Quantizing a Model

Each of the snpe-framework-to-dlc conversion tools convert non-quantized models into a non-quantized DLC file. Quantizing requires another step. The snpe-dlc-quantize tool is used to quantize the model to one of supported fixed point formats.

For example, the following command will convert an Inception v3 DLC file into a quantized Inception v3 DLC file.

snpe-dlc-quantize --input_dlc inception_v3.dlc --input_list image_file_list.txt
                  --output_dlc inception_v3_quantized.dlc

The image list specifies paths to raw image files used for quantization. See snpe-dlc-quantize for more details.

The tool requires the batch dimension of the DLC input file to be set to 1 during model conversion. The batch dimension can be changed to a different value for inference, by resizing the network during initialization.

For details on the quantization algorithm, and information on when to use a quantized model, see Quantized vs Non-Quantized Models.

Input data for quantization

To properly calculate the ranges for the quantization parameters, a representative set of input data needs to be used as input into snpe-dlc-quantize.

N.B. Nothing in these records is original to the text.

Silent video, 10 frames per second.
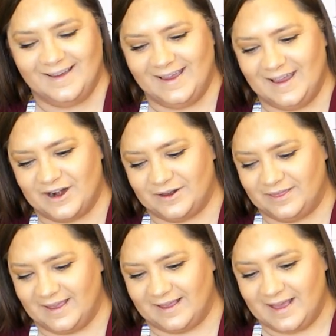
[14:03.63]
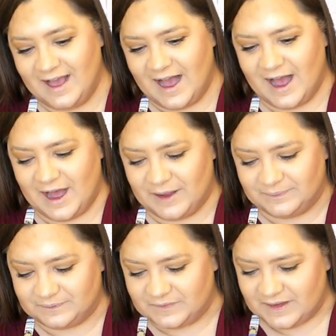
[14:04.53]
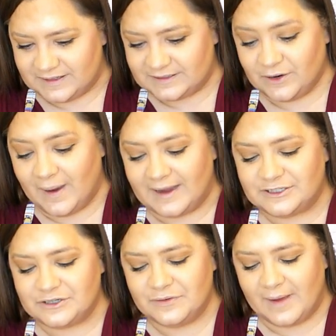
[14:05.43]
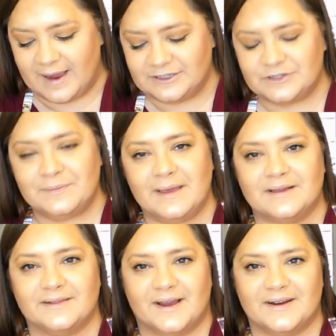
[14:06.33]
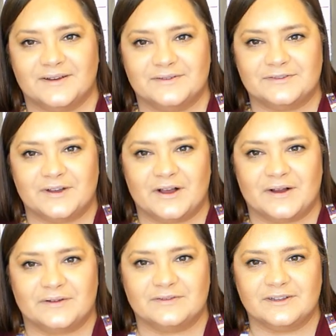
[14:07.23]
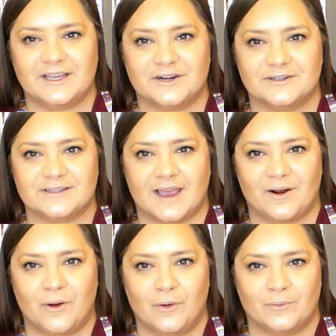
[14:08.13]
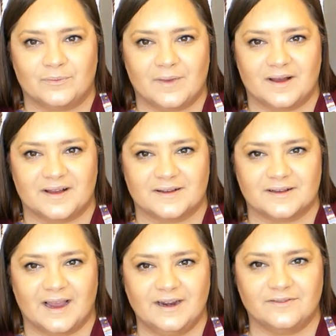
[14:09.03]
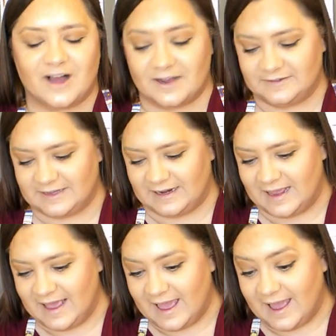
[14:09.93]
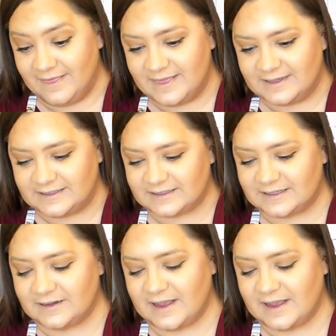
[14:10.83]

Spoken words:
in our thing. So I do make a lot of cleaners at home, kind of often, and this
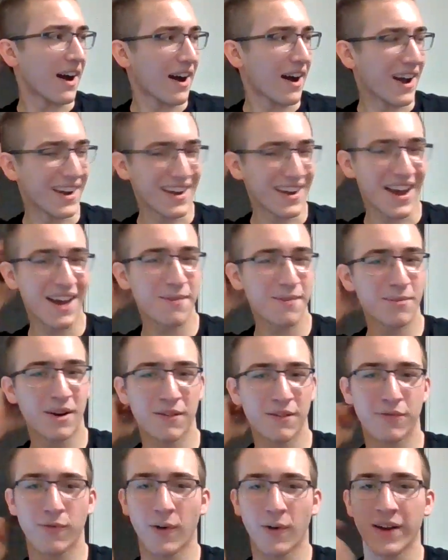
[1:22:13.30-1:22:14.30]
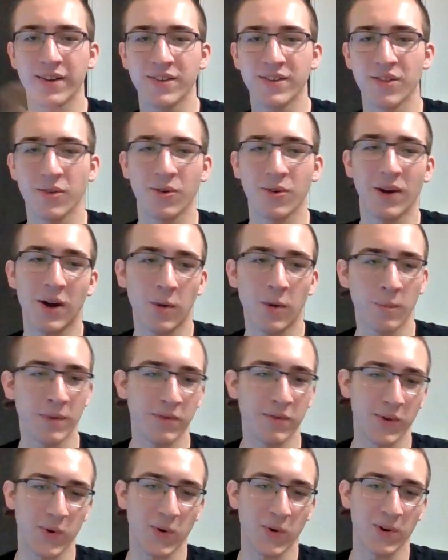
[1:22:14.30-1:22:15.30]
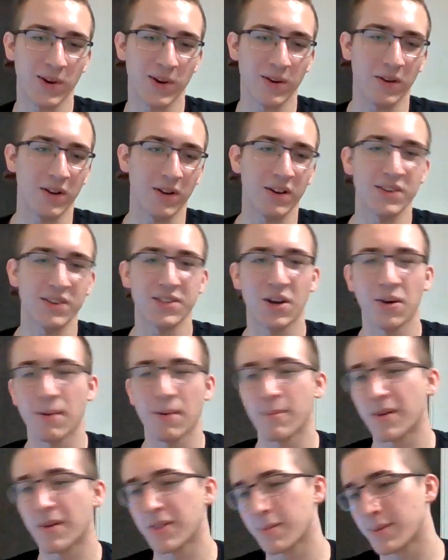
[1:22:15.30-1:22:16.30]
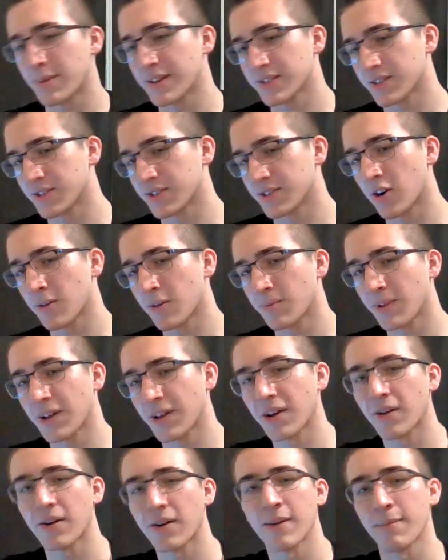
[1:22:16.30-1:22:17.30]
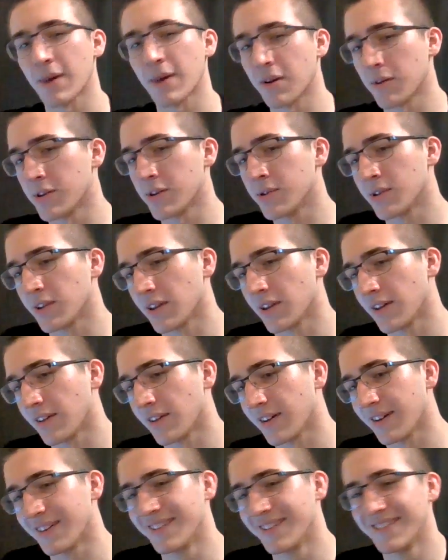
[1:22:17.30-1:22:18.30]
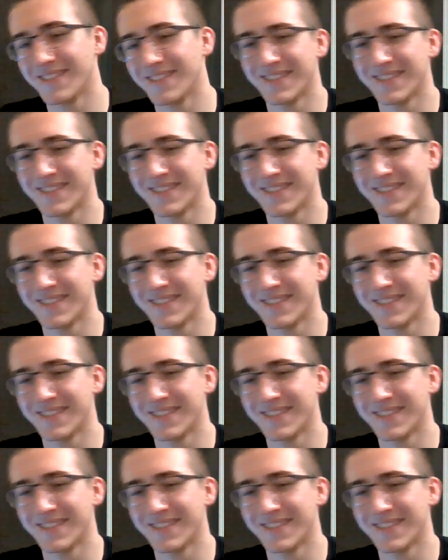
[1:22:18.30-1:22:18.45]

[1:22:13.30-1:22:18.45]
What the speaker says: I had a friend though help me record it on guitar. I'm not the best guitar player. I'm better at ukulele.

Experimentation shows that providing 5-10 input data examples in the input_list for snpe-dlc-quantize is usually sufficient, and definitely practical for quick experiments. For more robust quantization results, we recommend providing 50-100 examples of representative input data for the given model use case, without using data from the training set. The representative input data set ideally should include all input data modalities which represent/produce all the output types/classes of the model, preferably with several input data examples per output type/class.

In Supported Network Layers, we have listed the layers/ops that are guaranteed to be quantized successfully. For other layers/ops no guarantees can be made.